Each entry below is to be returned exactly, with any pictures left out.

-- MATERIAL FOR THIS EXERCISE --
──────────

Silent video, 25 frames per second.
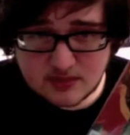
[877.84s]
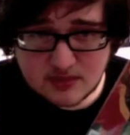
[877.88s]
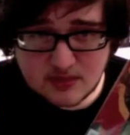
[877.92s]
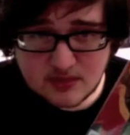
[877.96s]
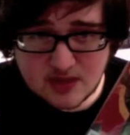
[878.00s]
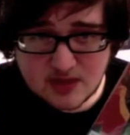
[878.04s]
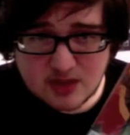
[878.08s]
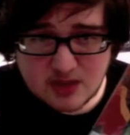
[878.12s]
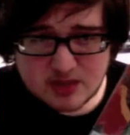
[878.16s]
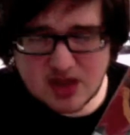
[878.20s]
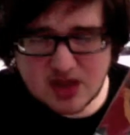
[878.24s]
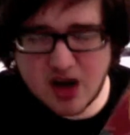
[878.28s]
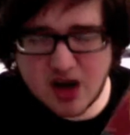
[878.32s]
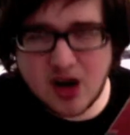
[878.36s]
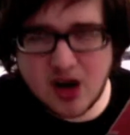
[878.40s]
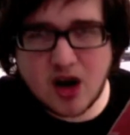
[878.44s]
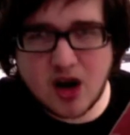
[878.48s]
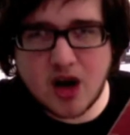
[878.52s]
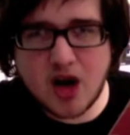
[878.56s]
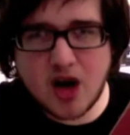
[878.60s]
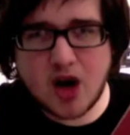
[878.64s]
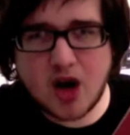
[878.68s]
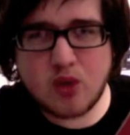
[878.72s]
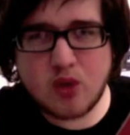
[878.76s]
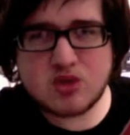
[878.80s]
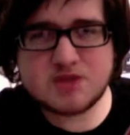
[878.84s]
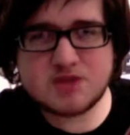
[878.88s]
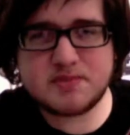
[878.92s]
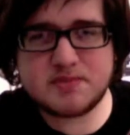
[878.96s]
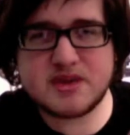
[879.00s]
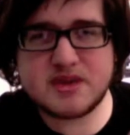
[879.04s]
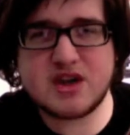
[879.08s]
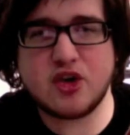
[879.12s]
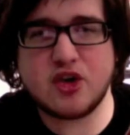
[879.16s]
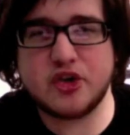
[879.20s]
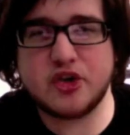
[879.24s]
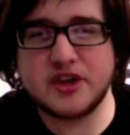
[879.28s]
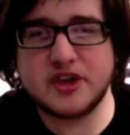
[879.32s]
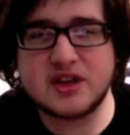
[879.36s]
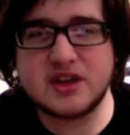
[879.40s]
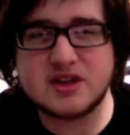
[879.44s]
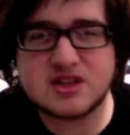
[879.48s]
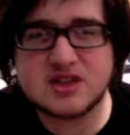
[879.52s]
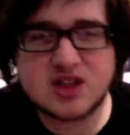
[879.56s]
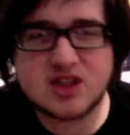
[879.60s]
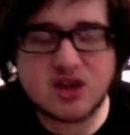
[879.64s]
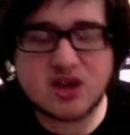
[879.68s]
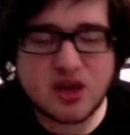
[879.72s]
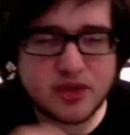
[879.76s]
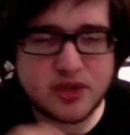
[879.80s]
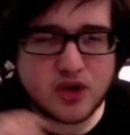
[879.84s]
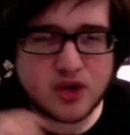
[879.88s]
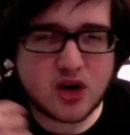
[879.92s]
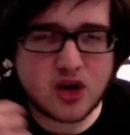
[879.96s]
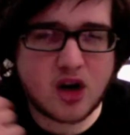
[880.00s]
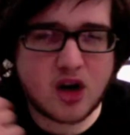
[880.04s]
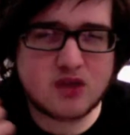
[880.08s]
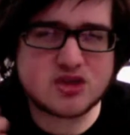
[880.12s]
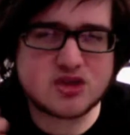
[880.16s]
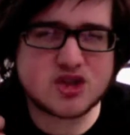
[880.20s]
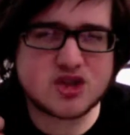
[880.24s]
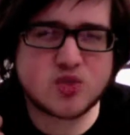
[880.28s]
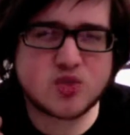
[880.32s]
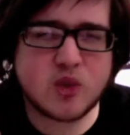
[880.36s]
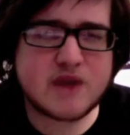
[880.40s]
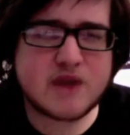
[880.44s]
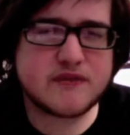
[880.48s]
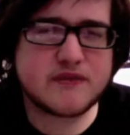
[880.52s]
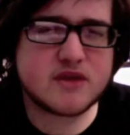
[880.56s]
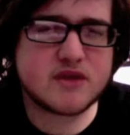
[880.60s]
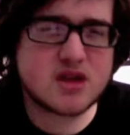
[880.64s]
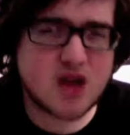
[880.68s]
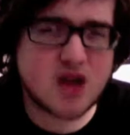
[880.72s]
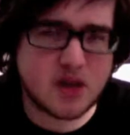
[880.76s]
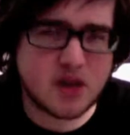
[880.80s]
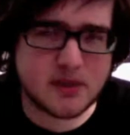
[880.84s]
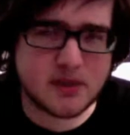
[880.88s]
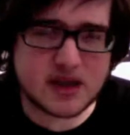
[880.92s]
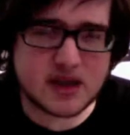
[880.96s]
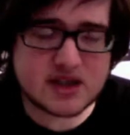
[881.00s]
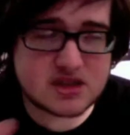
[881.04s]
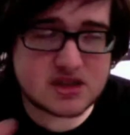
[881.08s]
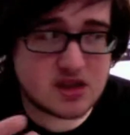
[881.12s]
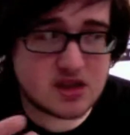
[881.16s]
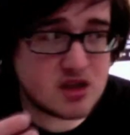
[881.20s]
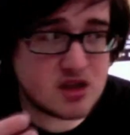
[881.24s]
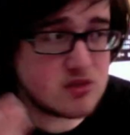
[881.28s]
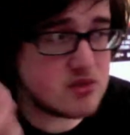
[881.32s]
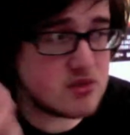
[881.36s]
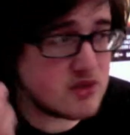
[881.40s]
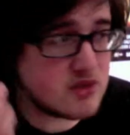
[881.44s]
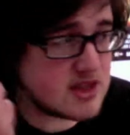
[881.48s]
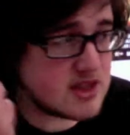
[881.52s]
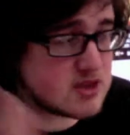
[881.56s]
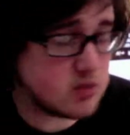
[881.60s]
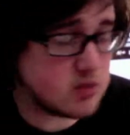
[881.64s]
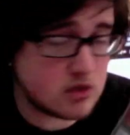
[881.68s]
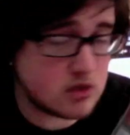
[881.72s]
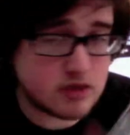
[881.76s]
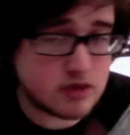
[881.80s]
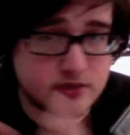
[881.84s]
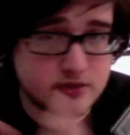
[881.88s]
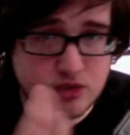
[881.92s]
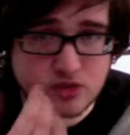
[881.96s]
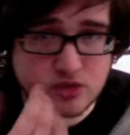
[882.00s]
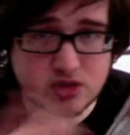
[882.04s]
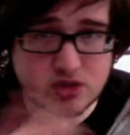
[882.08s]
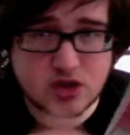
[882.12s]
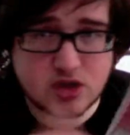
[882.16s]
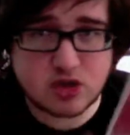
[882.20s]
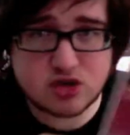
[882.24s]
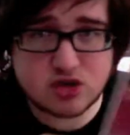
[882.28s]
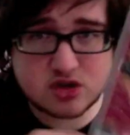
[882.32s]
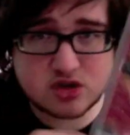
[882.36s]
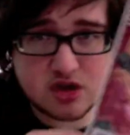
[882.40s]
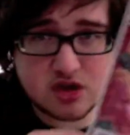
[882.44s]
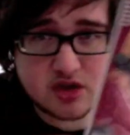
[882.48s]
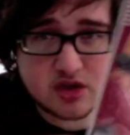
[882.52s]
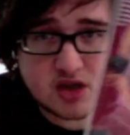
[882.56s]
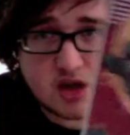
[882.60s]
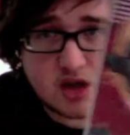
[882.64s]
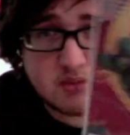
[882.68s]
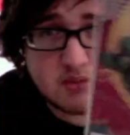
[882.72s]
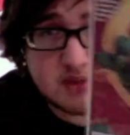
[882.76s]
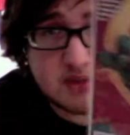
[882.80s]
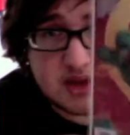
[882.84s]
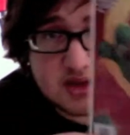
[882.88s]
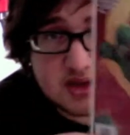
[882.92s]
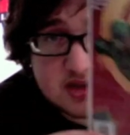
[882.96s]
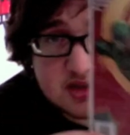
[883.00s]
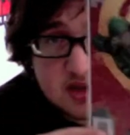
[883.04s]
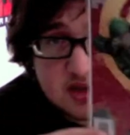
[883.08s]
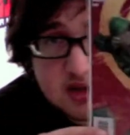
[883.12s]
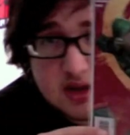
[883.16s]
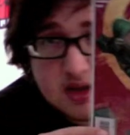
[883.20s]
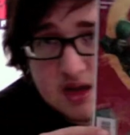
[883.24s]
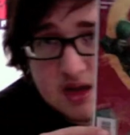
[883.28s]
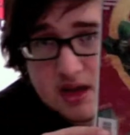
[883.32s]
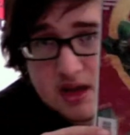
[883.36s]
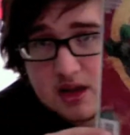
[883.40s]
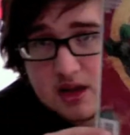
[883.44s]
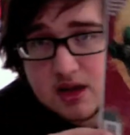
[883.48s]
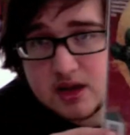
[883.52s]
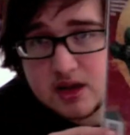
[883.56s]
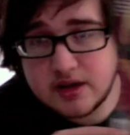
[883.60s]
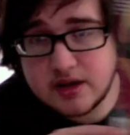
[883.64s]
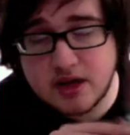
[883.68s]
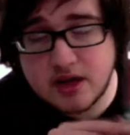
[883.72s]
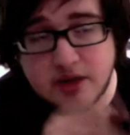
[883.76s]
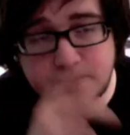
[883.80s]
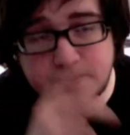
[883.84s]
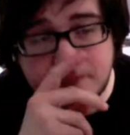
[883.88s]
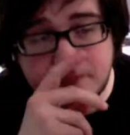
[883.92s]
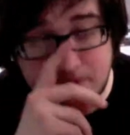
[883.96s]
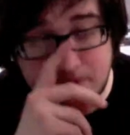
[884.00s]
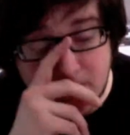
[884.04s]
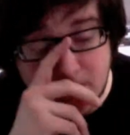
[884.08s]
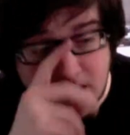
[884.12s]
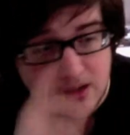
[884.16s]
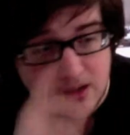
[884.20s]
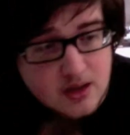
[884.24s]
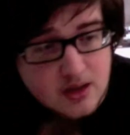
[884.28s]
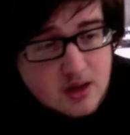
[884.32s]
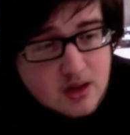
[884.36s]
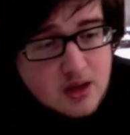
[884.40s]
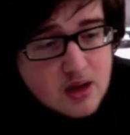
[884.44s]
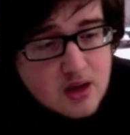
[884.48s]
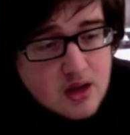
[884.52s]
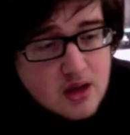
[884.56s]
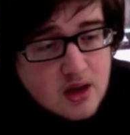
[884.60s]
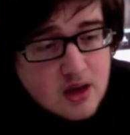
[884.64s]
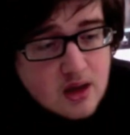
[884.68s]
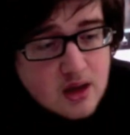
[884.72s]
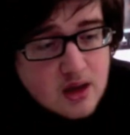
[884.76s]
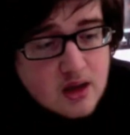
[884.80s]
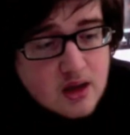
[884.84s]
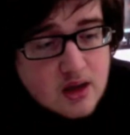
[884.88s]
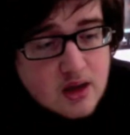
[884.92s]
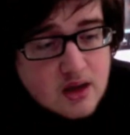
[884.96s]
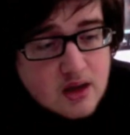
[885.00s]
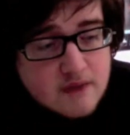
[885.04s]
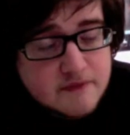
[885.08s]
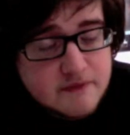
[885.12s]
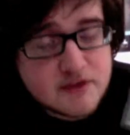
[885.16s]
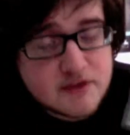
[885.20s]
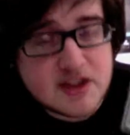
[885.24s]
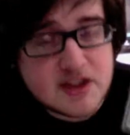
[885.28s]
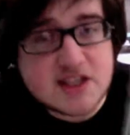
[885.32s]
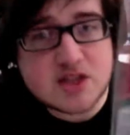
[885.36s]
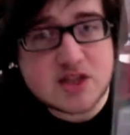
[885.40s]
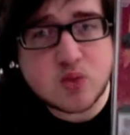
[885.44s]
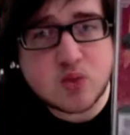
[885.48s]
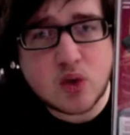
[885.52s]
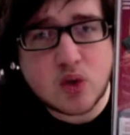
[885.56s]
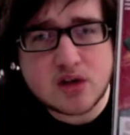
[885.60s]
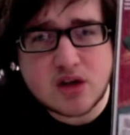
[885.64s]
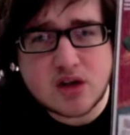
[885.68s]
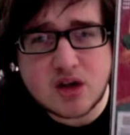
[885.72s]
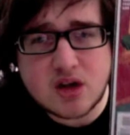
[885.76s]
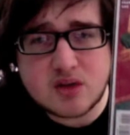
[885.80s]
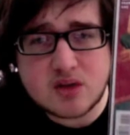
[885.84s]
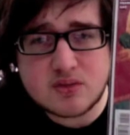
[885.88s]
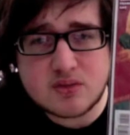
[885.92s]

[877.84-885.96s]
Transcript: because I was behind, so I thought I was just waiting for the comics. So that's what I've done. So I just got the comics, and for this one, I've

──────────

-- SOLUTION FOR THIS TASK --
Silent video, 25 frames per second.
[877.84s]
[877.88s]
[877.92s]
[877.96s]
[878.00s]
[878.04s]
[878.08s]
[878.12s]
[878.16s]
[878.20s]
[878.24s]
[878.28s]
[878.32s]
[878.36s]
[878.40s]
[878.44s]
[878.48s]
[878.52s]
[878.56s]
[878.60s]
[878.64s]
[878.68s]
[878.72s]
[878.76s]
[878.80s]
[878.84s]
[878.88s]
[878.92s]
[878.96s]
[879.00s]
[879.04s]
[879.08s]
[879.12s]
[879.16s]
[879.20s]
[879.24s]
[879.28s]
[879.32s]
[879.36s]
[879.40s]
[879.44s]
[879.48s]
[879.52s]
[879.56s]
[879.60s]
[879.64s]
[879.68s]
[879.72s]
[879.76s]
[879.80s]
[879.84s]
[879.88s]
[879.92s]
[879.96s]
[880.00s]
[880.04s]
[880.08s]
[880.12s]
[880.16s]
[880.20s]
[880.24s]
[880.28s]
[880.32s]
[880.36s]
[880.40s]
[880.44s]
[880.48s]
[880.52s]
[880.56s]
[880.60s]
[880.64s]
[880.68s]
[880.72s]
[880.76s]
[880.80s]
[880.84s]
[880.88s]
[880.92s]
[880.96s]
[881.00s]
[881.04s]
[881.08s]
[881.12s]
[881.16s]
[881.20s]
[881.24s]
[881.28s]
[881.32s]
[881.36s]
[881.40s]
[881.44s]
[881.48s]
[881.52s]
[881.56s]
[881.60s]
[881.64s]
[881.68s]
[881.72s]
[881.76s]
[881.80s]
[881.84s]
[881.88s]
[881.92s]
[881.96s]
[882.00s]
[882.04s]
[882.08s]
[882.12s]
[882.16s]
[882.20s]
[882.24s]
[882.28s]
[882.32s]
[882.36s]
[882.40s]
[882.44s]
[882.48s]
[882.52s]
[882.56s]
[882.60s]
[882.64s]
[882.68s]
[882.72s]
[882.76s]
[882.80s]
[882.84s]
[882.88s]
[882.92s]
[882.96s]
[883.00s]
[883.04s]
[883.08s]
[883.12s]
[883.16s]
[883.20s]
[883.24s]
[883.28s]
[883.32s]
[883.36s]
[883.40s]
[883.44s]
[883.48s]
[883.52s]
[883.56s]
[883.60s]
[883.64s]
[883.68s]
[883.72s]
[883.76s]
[883.80s]
[883.84s]
[883.88s]
[883.92s]
[883.96s]
[884.00s]
[884.04s]
[884.08s]
[884.12s]
[884.16s]
[884.20s]
[884.24s]
[884.28s]
[884.32s]
[884.36s]
[884.40s]
[884.44s]
[884.48s]
[884.52s]
[884.56s]
[884.60s]
[884.64s]
[884.68s]
[884.72s]
[884.76s]
[884.80s]
[884.84s]
[884.88s]
[884.92s]
[884.96s]
[885.00s]
[885.04s]
[885.08s]
[885.12s]
[885.16s]
[885.20s]
[885.24s]
[885.28s]
[885.32s]
[885.36s]
[885.40s]
[885.44s]
[885.48s]
[885.52s]
[885.56s]
[885.60s]
[885.64s]
[885.68s]
[885.72s]
[885.76s]
[885.80s]
[885.84s]
[885.88s]
[885.92s]

[877.84-885.96s]
Transcript: because I was behind, so I thought I was just waiting for the comics. So that's what I've done. So I just got the comics, and for this one, I've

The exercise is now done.